▶ _Work request_: From the line containing "[1.00-1.50s]" to the last line of the data, both included, transcribe each line exactly, leaving out pictures and adding nothing.

* * * * * * *

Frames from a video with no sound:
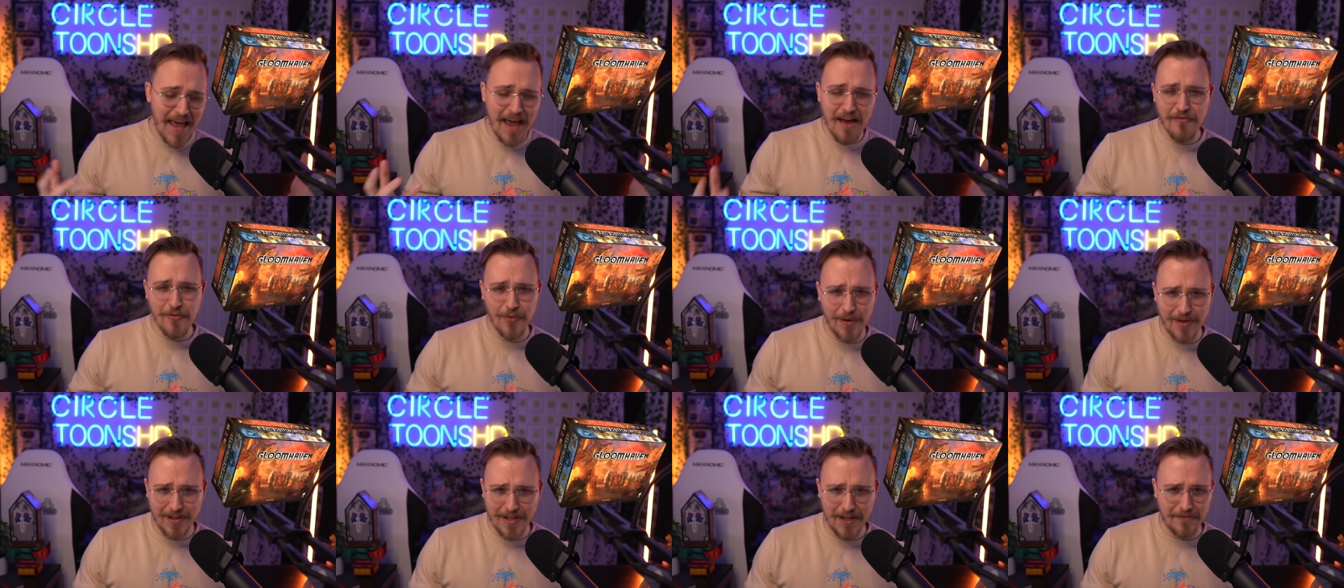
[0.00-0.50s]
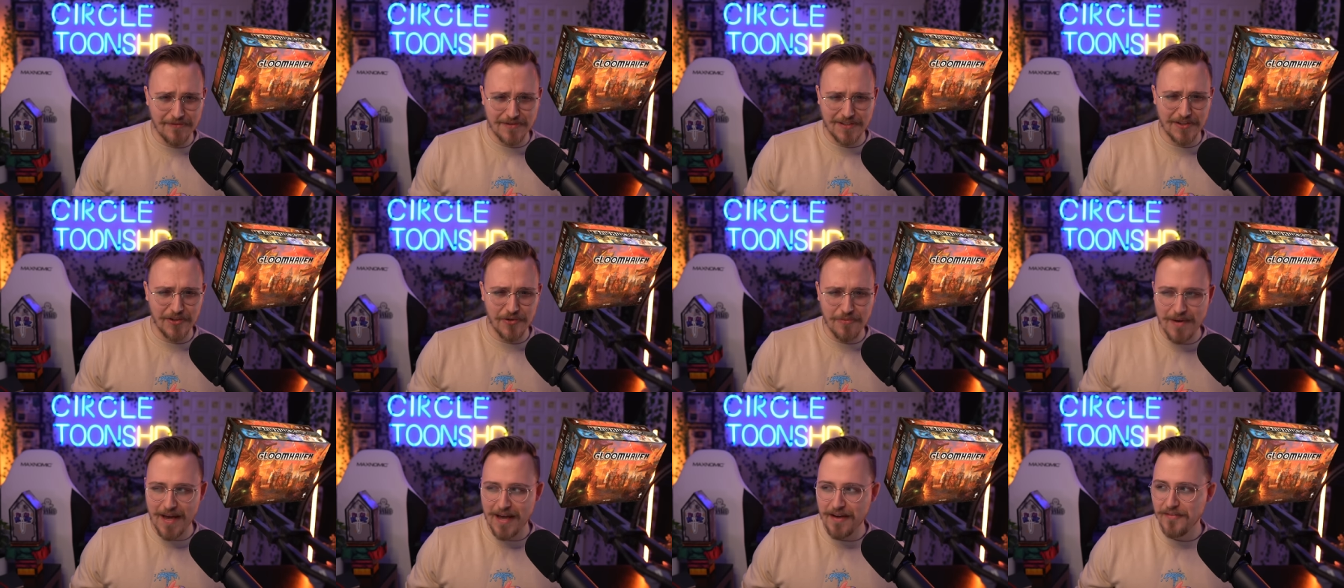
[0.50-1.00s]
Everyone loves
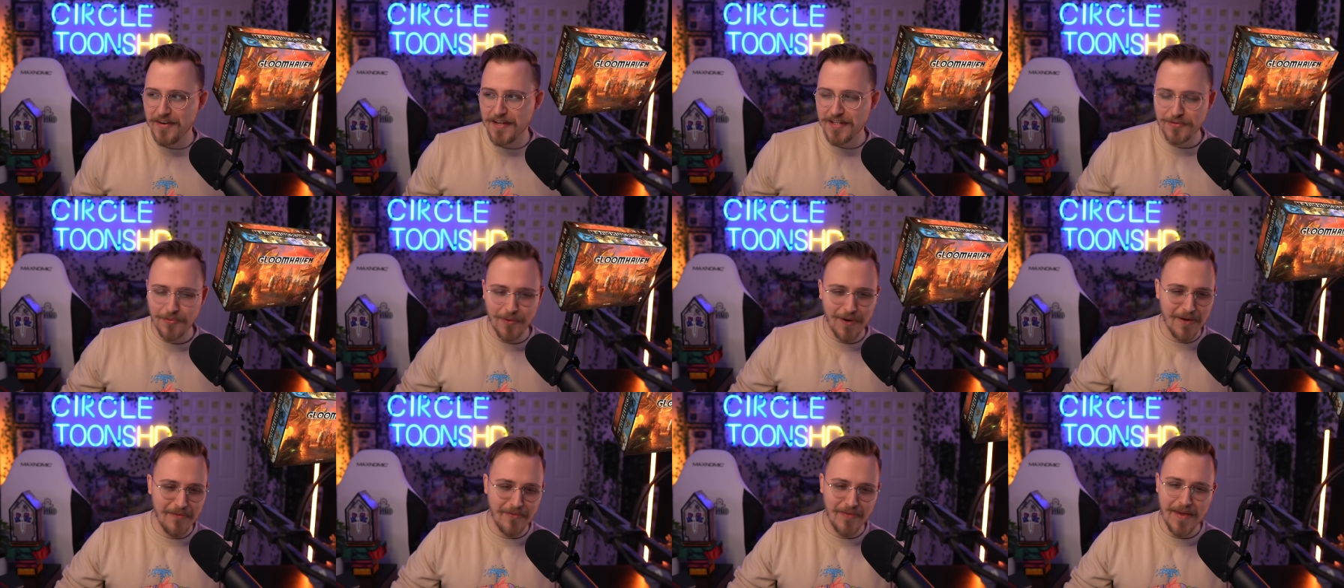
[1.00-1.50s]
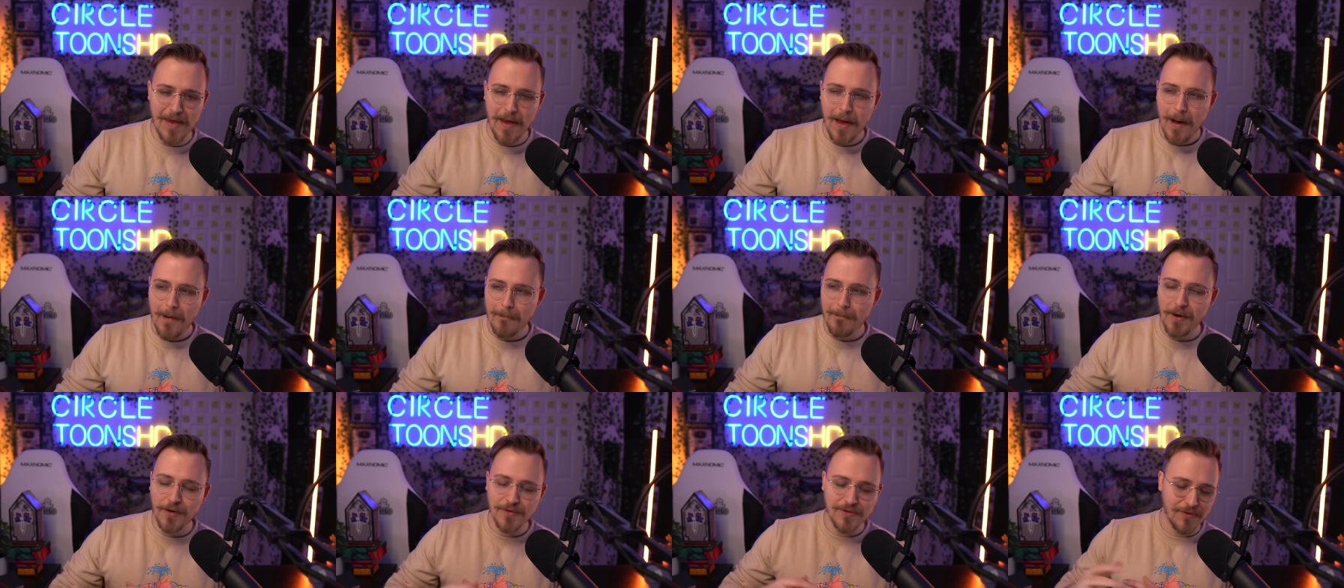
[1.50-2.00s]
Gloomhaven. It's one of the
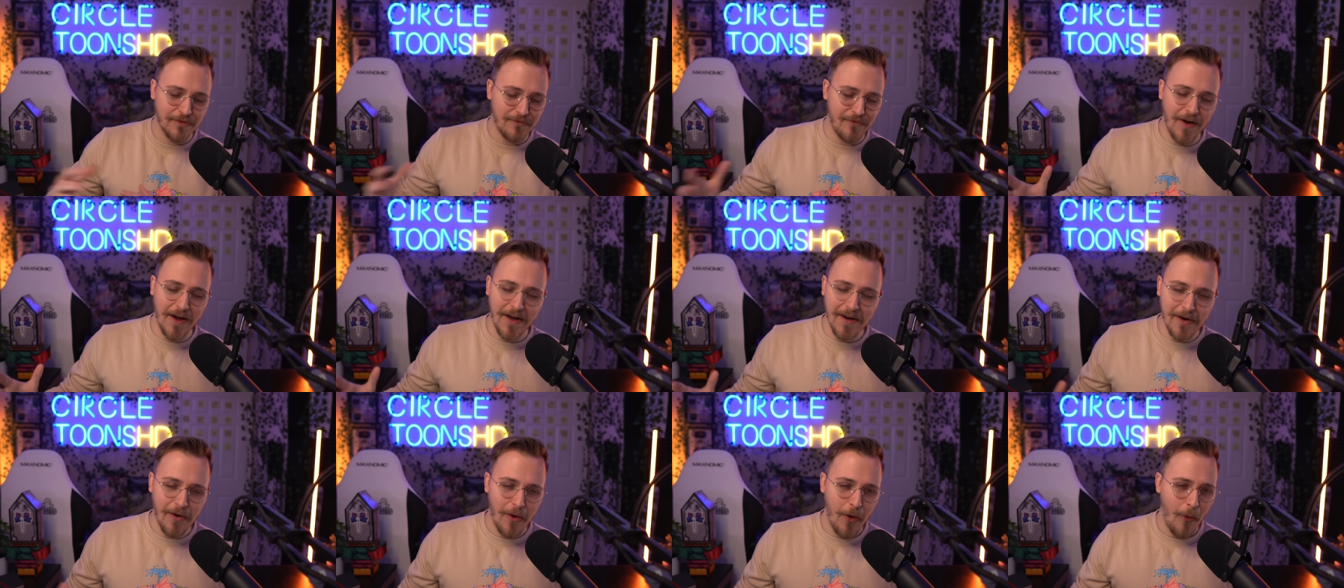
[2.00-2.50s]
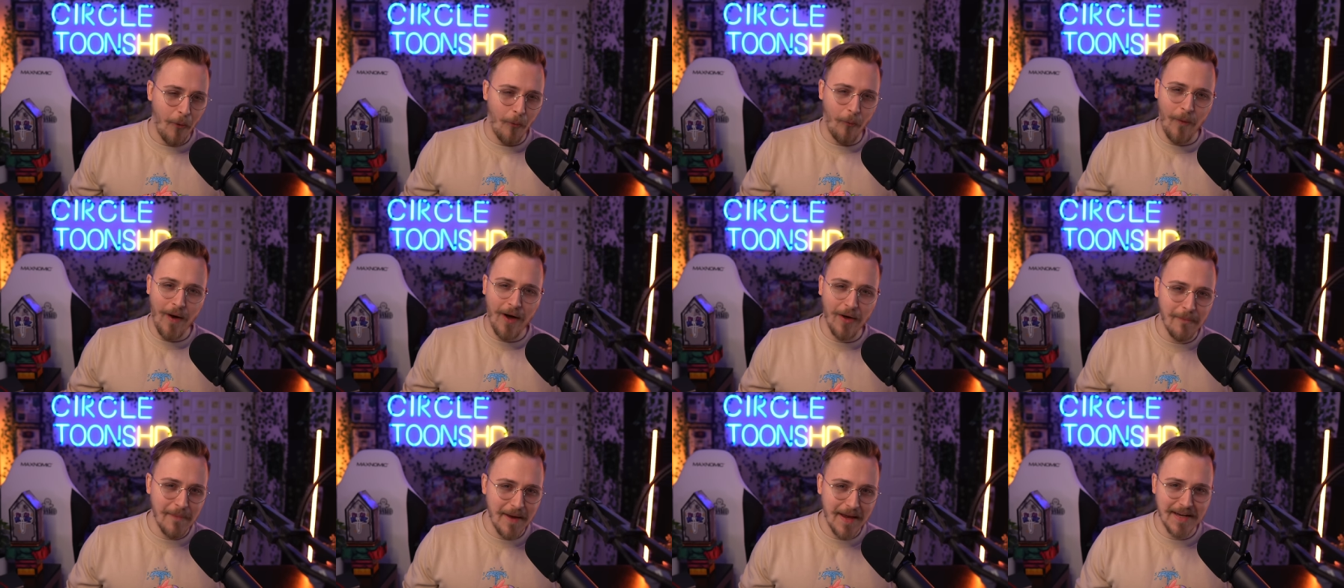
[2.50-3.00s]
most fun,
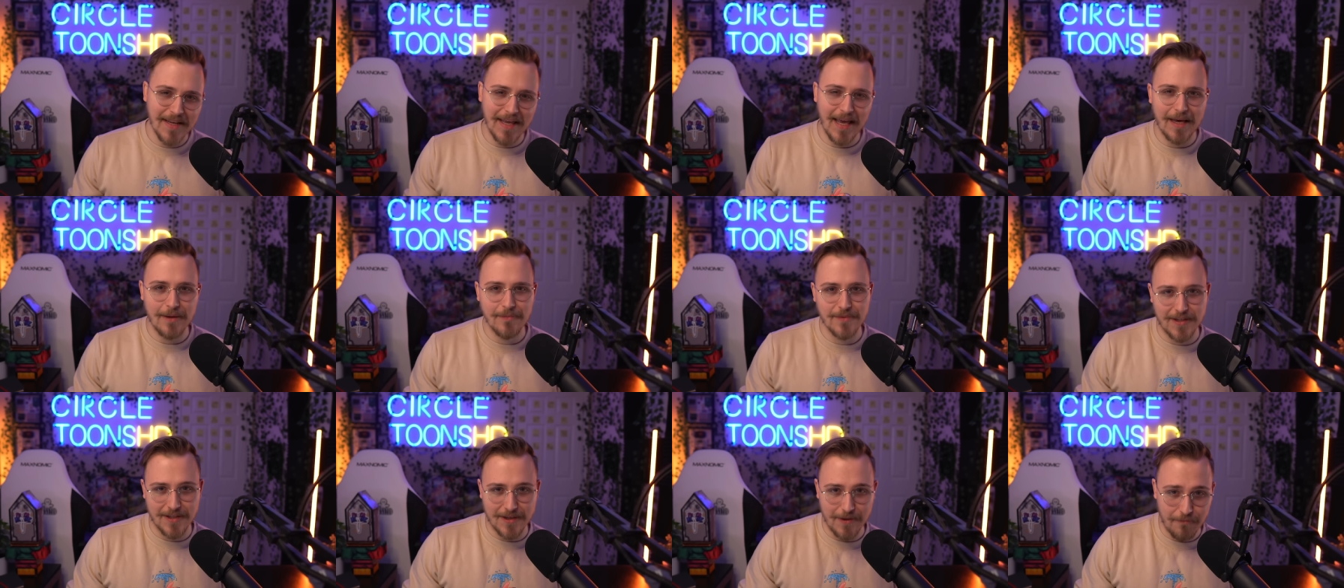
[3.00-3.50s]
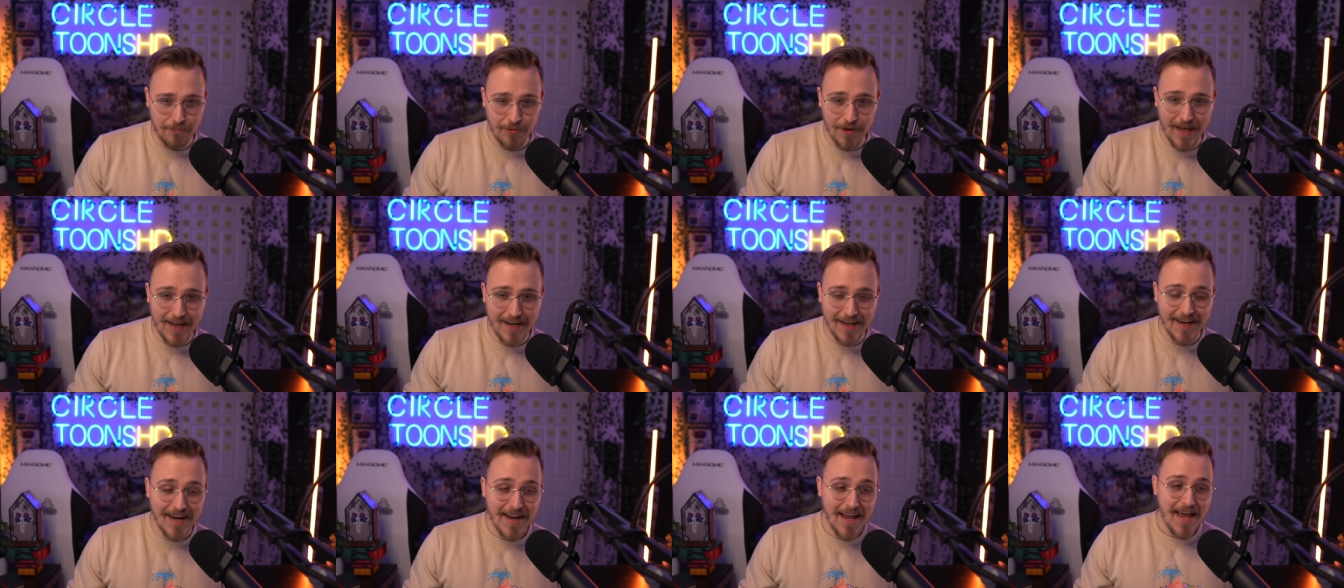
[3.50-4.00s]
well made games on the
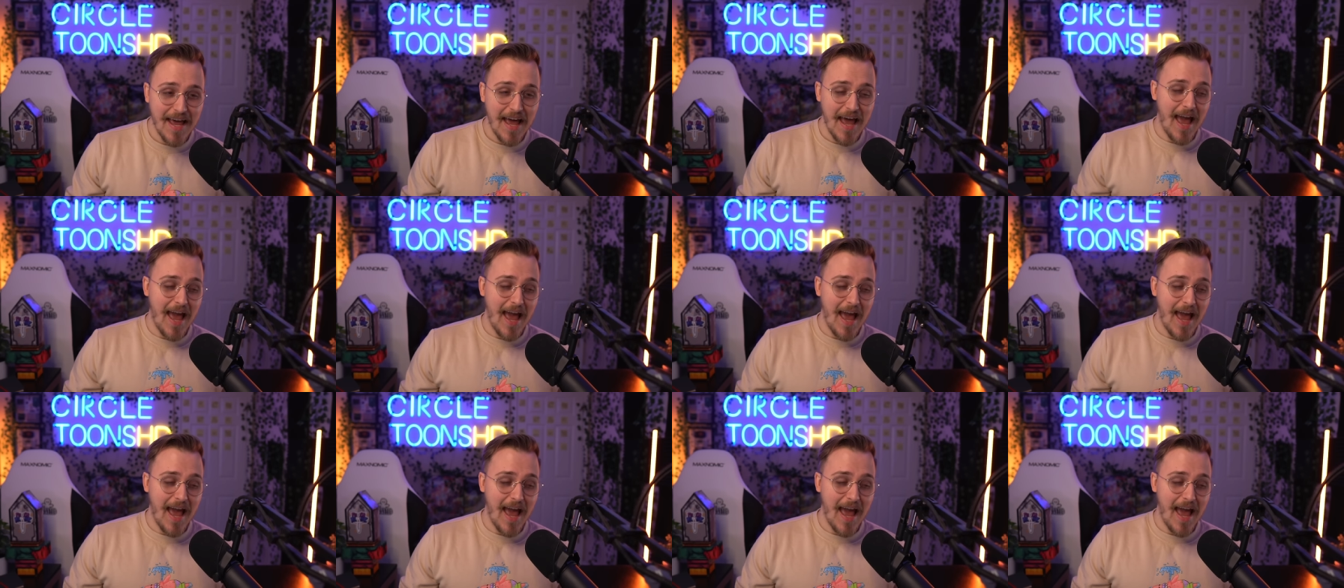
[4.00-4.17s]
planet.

* * * * * * *

▶ _Expected answer_:
[1.00-1.50s]
[1.50-2.00s]
Gloomhaven. It's one of the
[2.00-2.50s]
[2.50-3.00s]
most fun,
[3.00-3.50s]
[3.50-4.00s]
well made games on the
[4.00-4.17s]
planet.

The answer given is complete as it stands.